In summary, it is not necessary from our point of view to reconcile our results with those of the IQVIA report, as suggested in the comment. It is a simple matter of fact that both publications have made very different choices with respect to the methods that were used. However, we are convinced—given the arguments presented above—that our choices are superior to those employed in the IQVIA report for the purpose of our research.

  1. (B)

    With respect to the choice of comparators, the comment argues that our results may be affected by a ‘catching-up effect’—that is, the potential for reductions is higher for those countries with a longer initial time-to-market.

We discuss and acknowledge this in our limitations, but would like to point out that we also compared Germany (launch delay before AMNOG: 16.98/after AMNOG: 9.84) with the UK (launch delay before AMNOG: 18.74/after AMNOG: 9.59).

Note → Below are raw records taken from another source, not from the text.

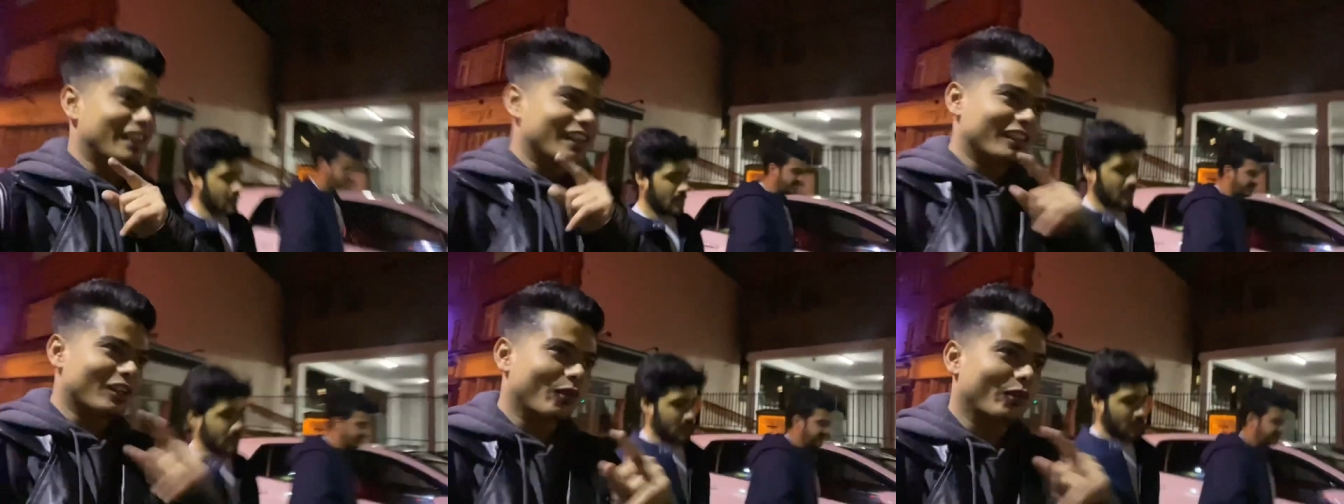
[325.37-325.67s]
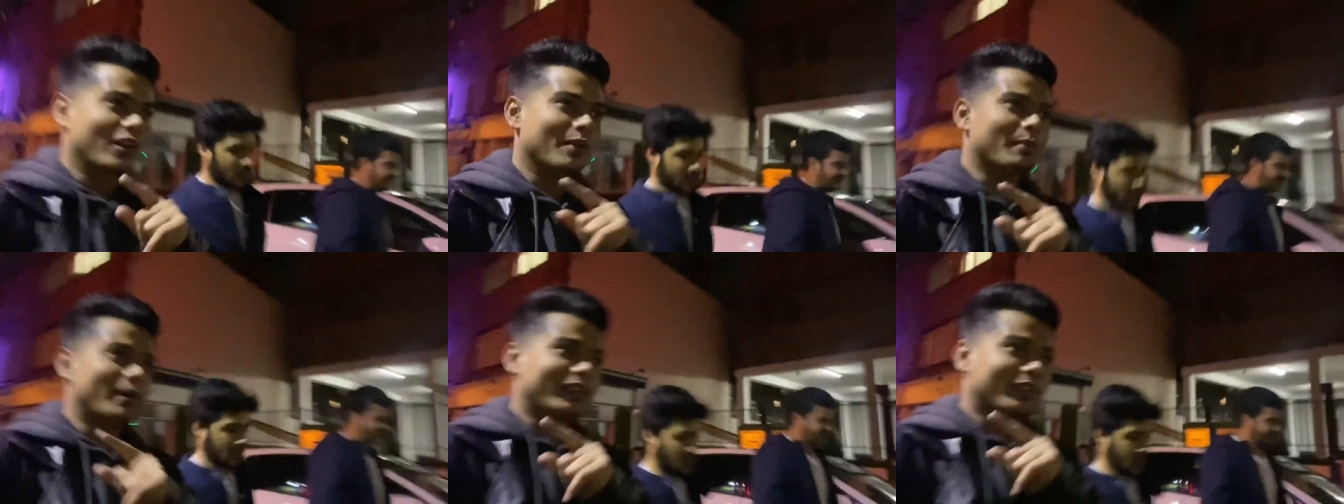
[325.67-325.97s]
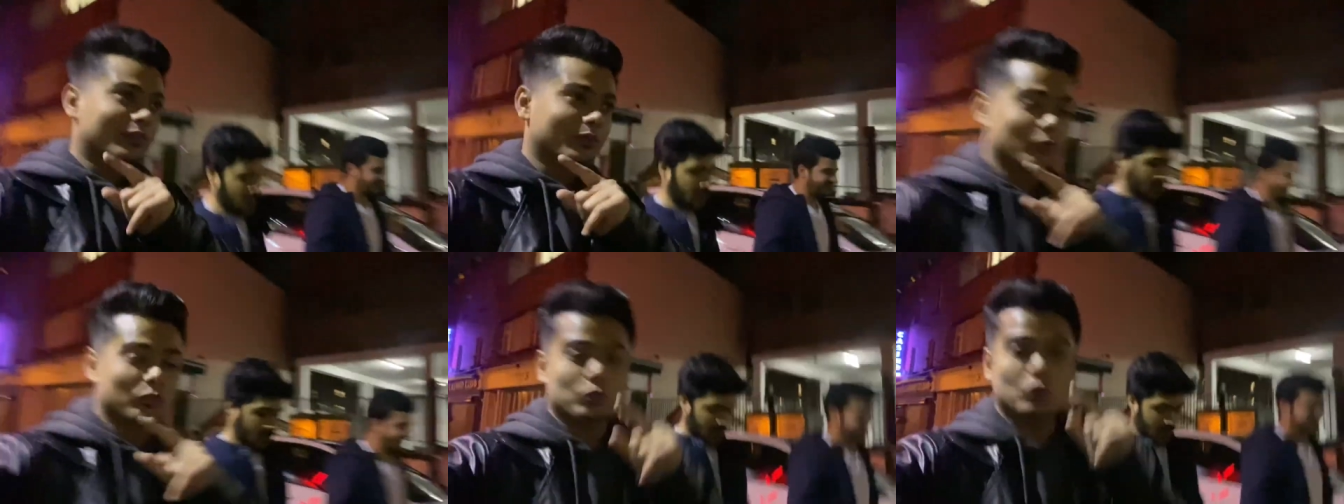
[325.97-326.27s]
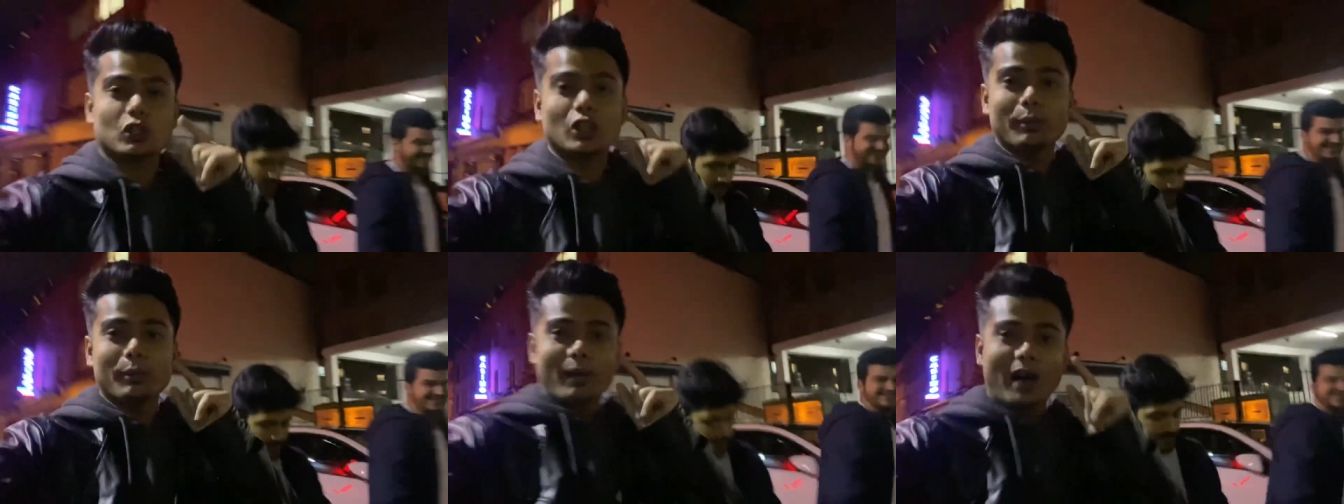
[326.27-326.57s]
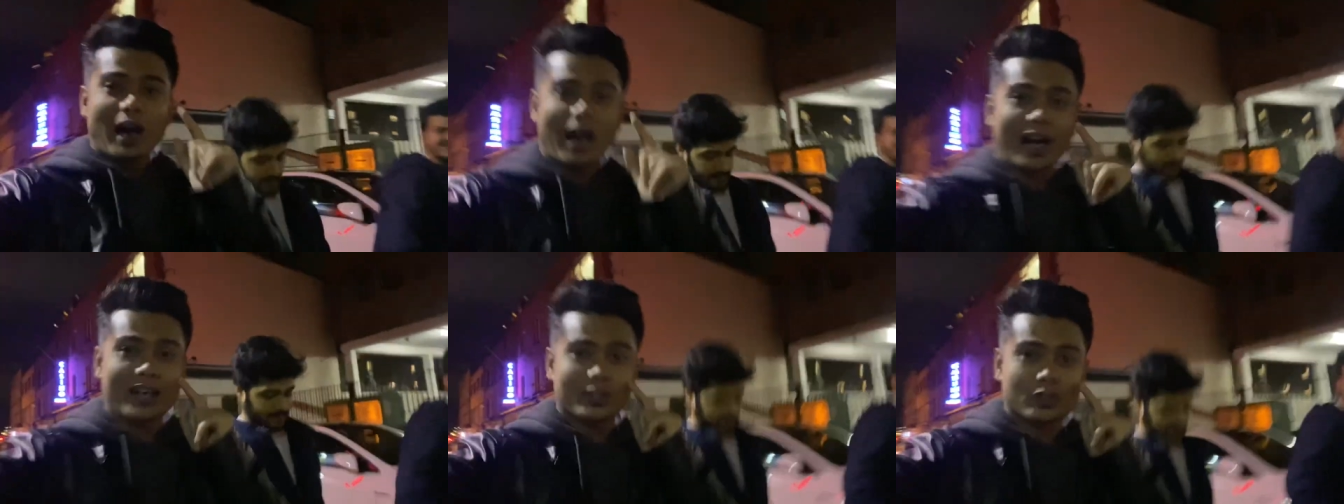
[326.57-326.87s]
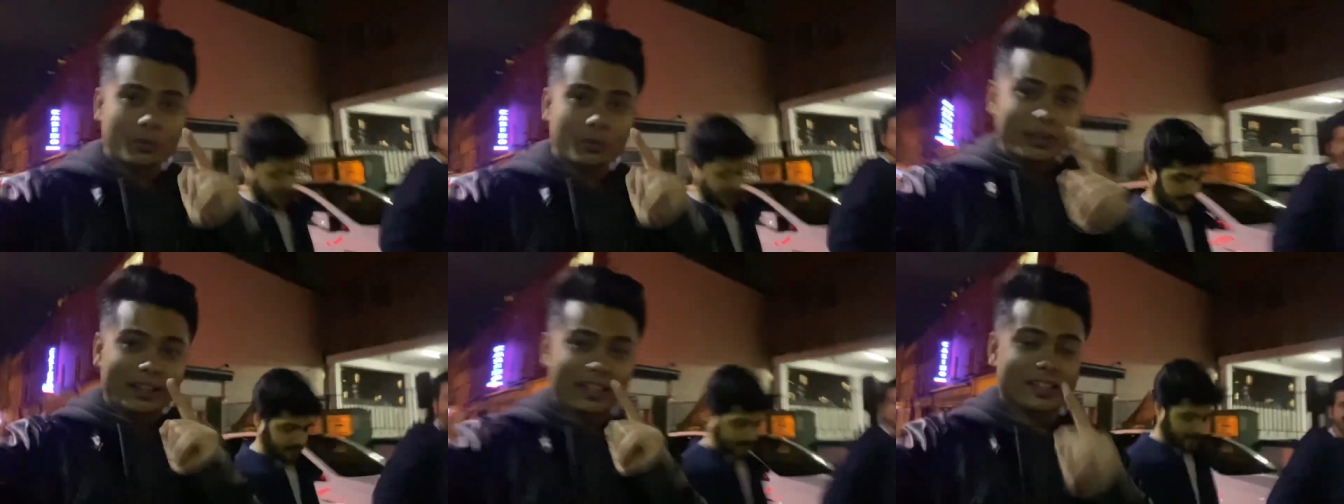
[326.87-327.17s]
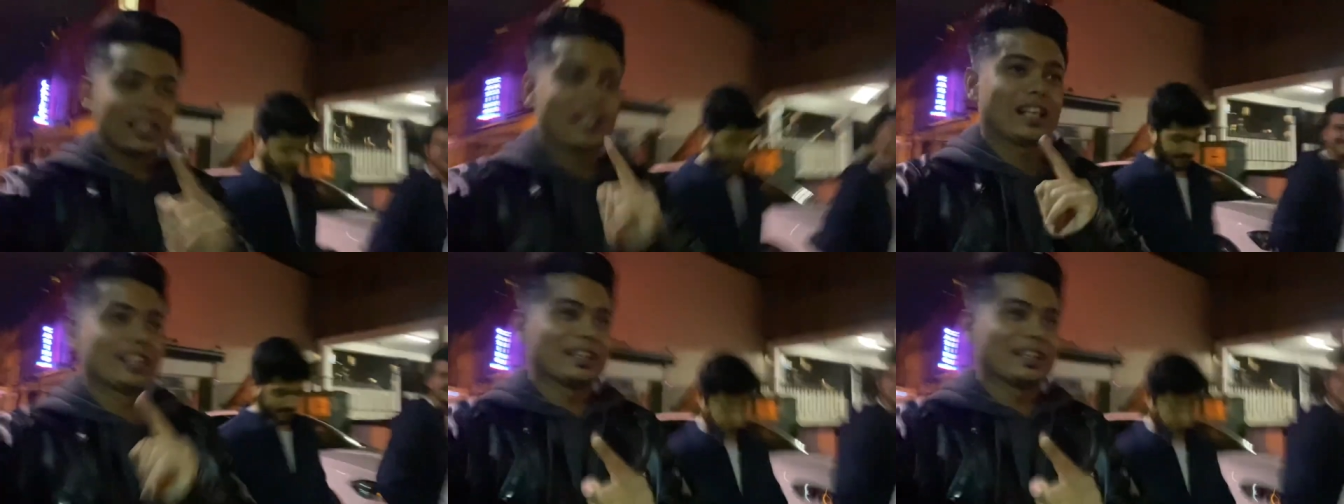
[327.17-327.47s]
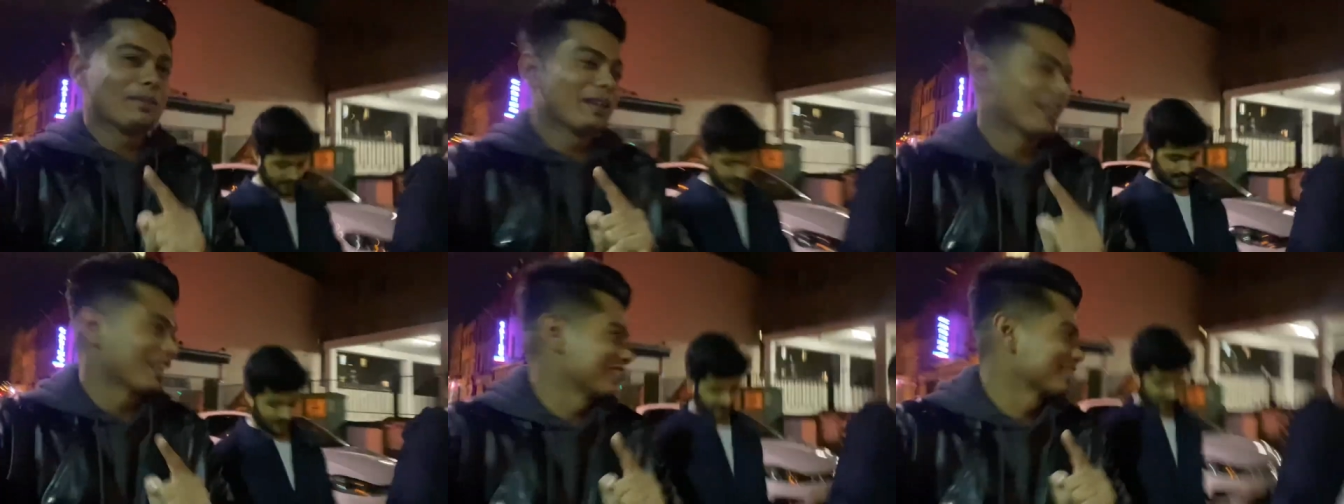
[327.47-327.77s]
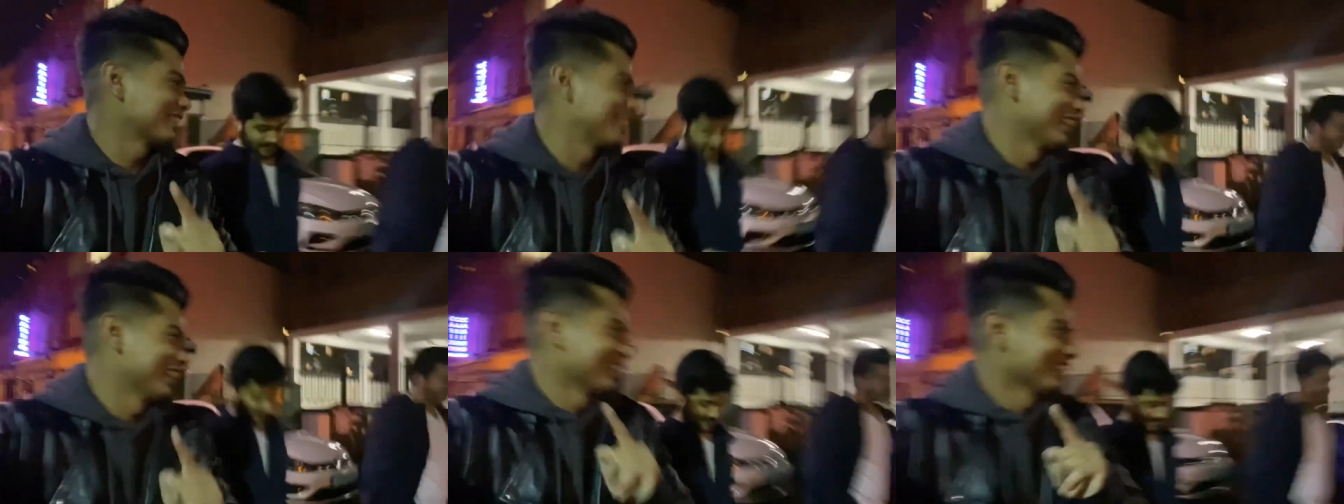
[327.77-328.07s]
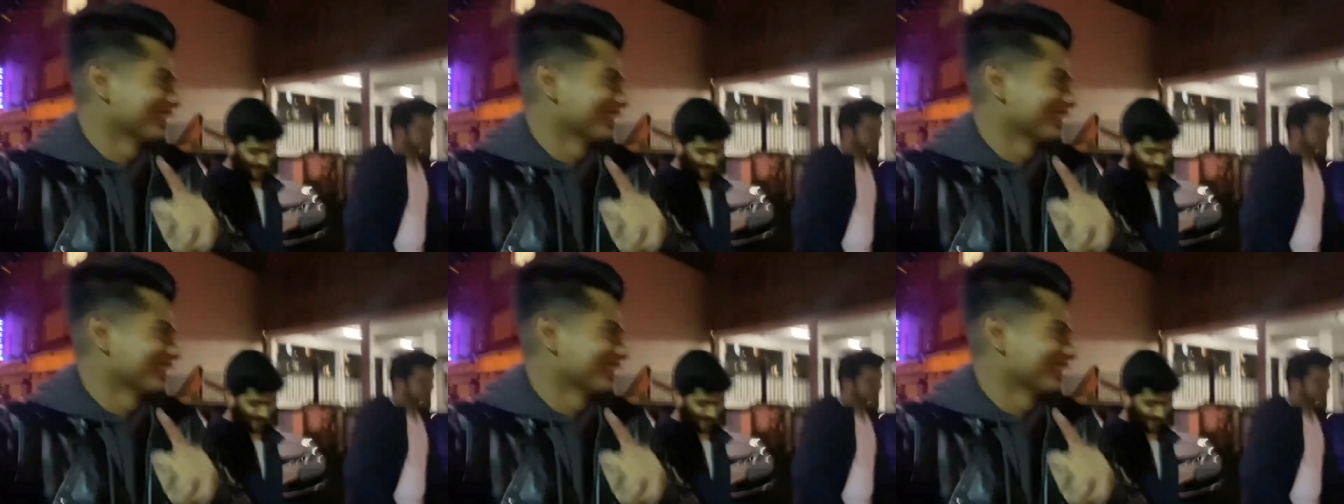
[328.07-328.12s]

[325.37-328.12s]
घंटा हो गया मैं सिर्फ आठ सौ मीटर जाना था मैं घर से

The UK is the country that was ranked directly after Germany in launch delay before AMNOG and then switched its rank with Germany in the post-AMNOG period. Thus, according to the comment’s own reasoning, it is the best match that we could use. Nevertheless, we found an increase in launch delay of 2.0 months over time due to AMNOG when Germany was compared to the UK.

Moreover, when looking at the two EU countries with the earliest launch in Europe (the Netherlands and Sweden), which we did not use as comparators due to a lack of parallel pre-trends, we see that they reduced launch delay from 9.51 to 5.35 months in the case of the former and from 13.81 to 6.02 months in the case of the latter. Thus, the 9.84 months of average launch delay that we observed for Germany in the period after 2011 by no means represents the shortest launch delay possible.

Econometrically speaking, the countries to which we compared Germany all had a parallel trend in the pre-policy period. That is, the reductions in launch delay did not differ over time for any of the country comparisons to Germany before AMNOG (Büssgen and Stargardt [2] figures 1–6 and results from the placebo regressions). Thus, it is not apparent to us why the difference in ‘catching-up’ that we only start to observe after the introduction of AMNOG (and not before) should be interpreted as being unrelated to AMNOG.

  1. (C)

    Lastly, the comment misinterprets and, in part, misquotes our conclusion. We do not dispute the general downward trend in launch delay over time across all countries (including Germany). In fact, we acknowledge it multiple times in our paper. Crucially, however, we observed differences-in-differences over time, providing evidence that this downward trend over time was weaker in Germany following the introduction of AMNOG compared to other countries. We did not argue, as misquoted by Gandjour [3], that ‘AMNOG (…) may lead to longer launch delays and thus later patient access in Germany’ in general but made very clear that this was relative to the development in other countries. Indeed, the last four words of the sentence in question, which—for whatever reason—are not quoted in the comment, are ‘compared to other countries’.